**Exercise aim**
Give every entry below again, exactly as written, and skip the images.
Record excerpts section start
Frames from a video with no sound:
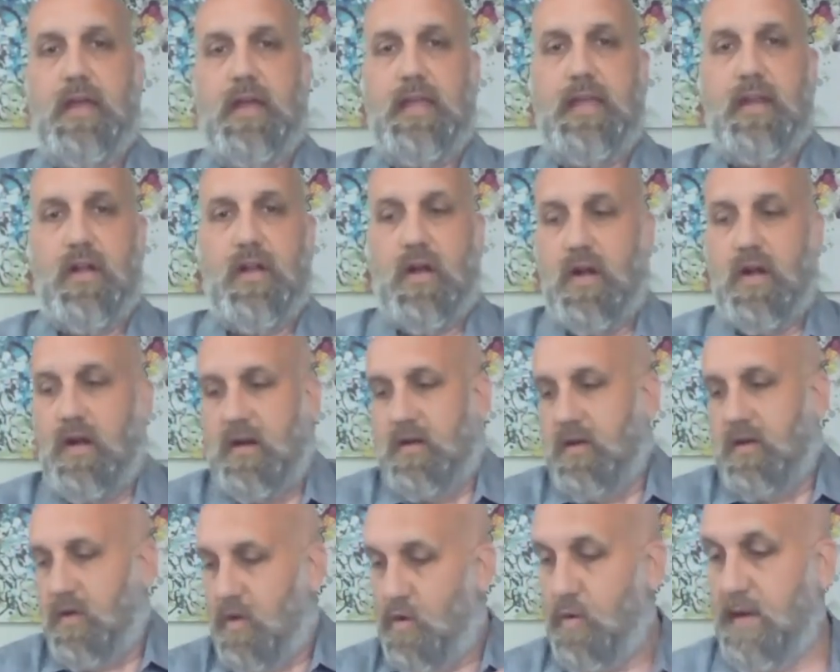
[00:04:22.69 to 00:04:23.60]
in
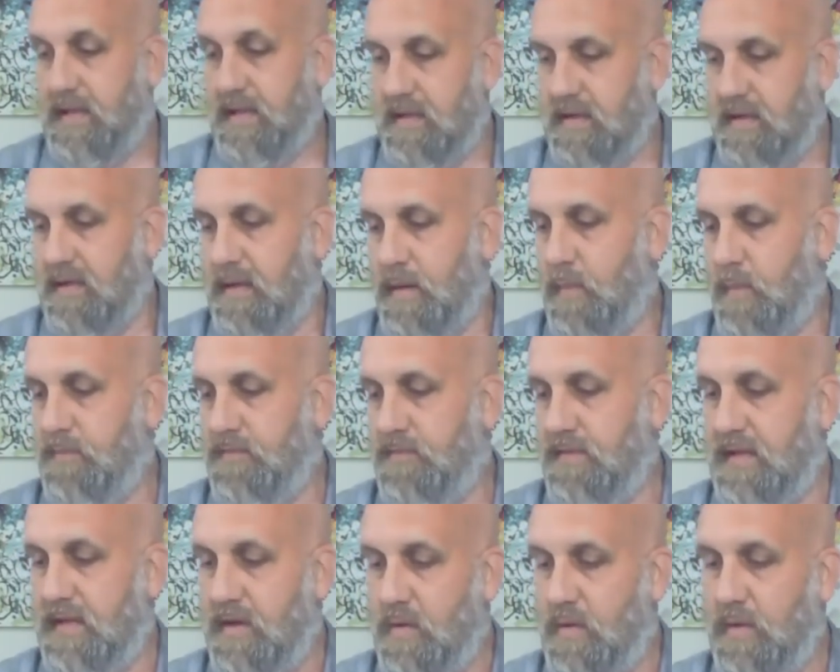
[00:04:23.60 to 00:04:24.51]
our
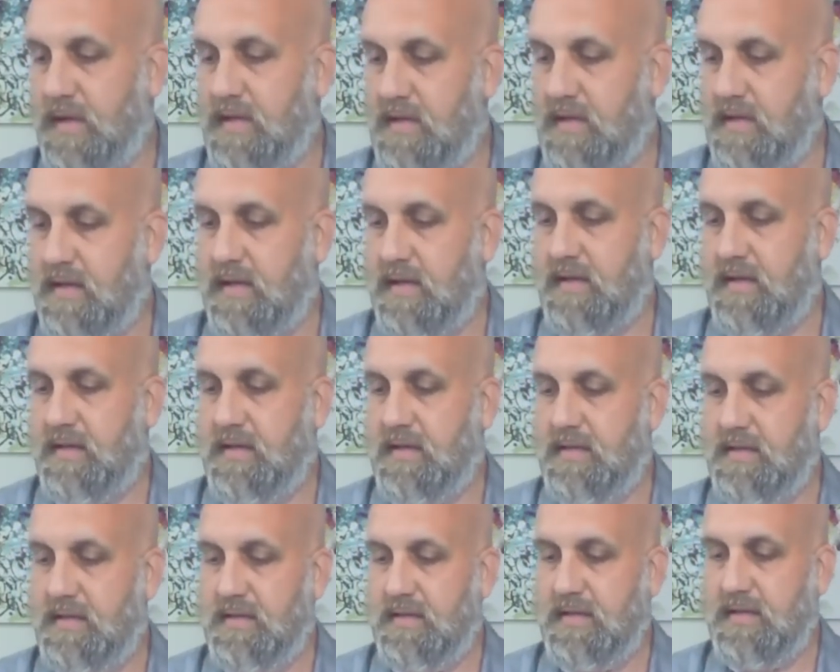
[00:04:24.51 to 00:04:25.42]
hopefully quick
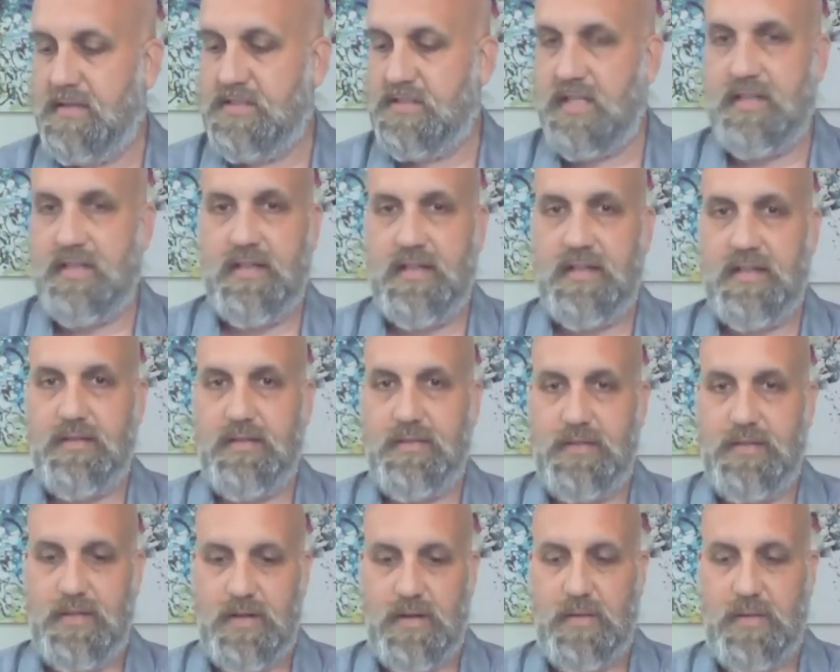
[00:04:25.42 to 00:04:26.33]
agenda that
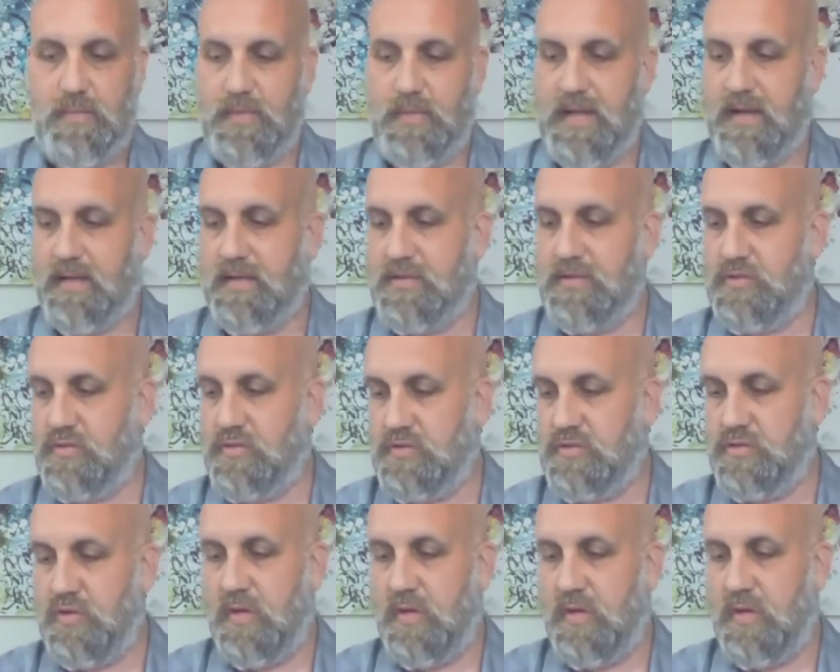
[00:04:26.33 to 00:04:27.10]
I'm not going to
Record excerpts section end
**Result of the exercise**
Frames from a video with no sound:
[00:04:22.69 to 00:04:23.60]
in
[00:04:23.60 to 00:04:24.51]
our
[00:04:24.51 to 00:04:25.42]
hopefully quick
[00:04:25.42 to 00:04:26.33]
agenda that
[00:04:26.33 to 00:04:27.10]
I'm not going to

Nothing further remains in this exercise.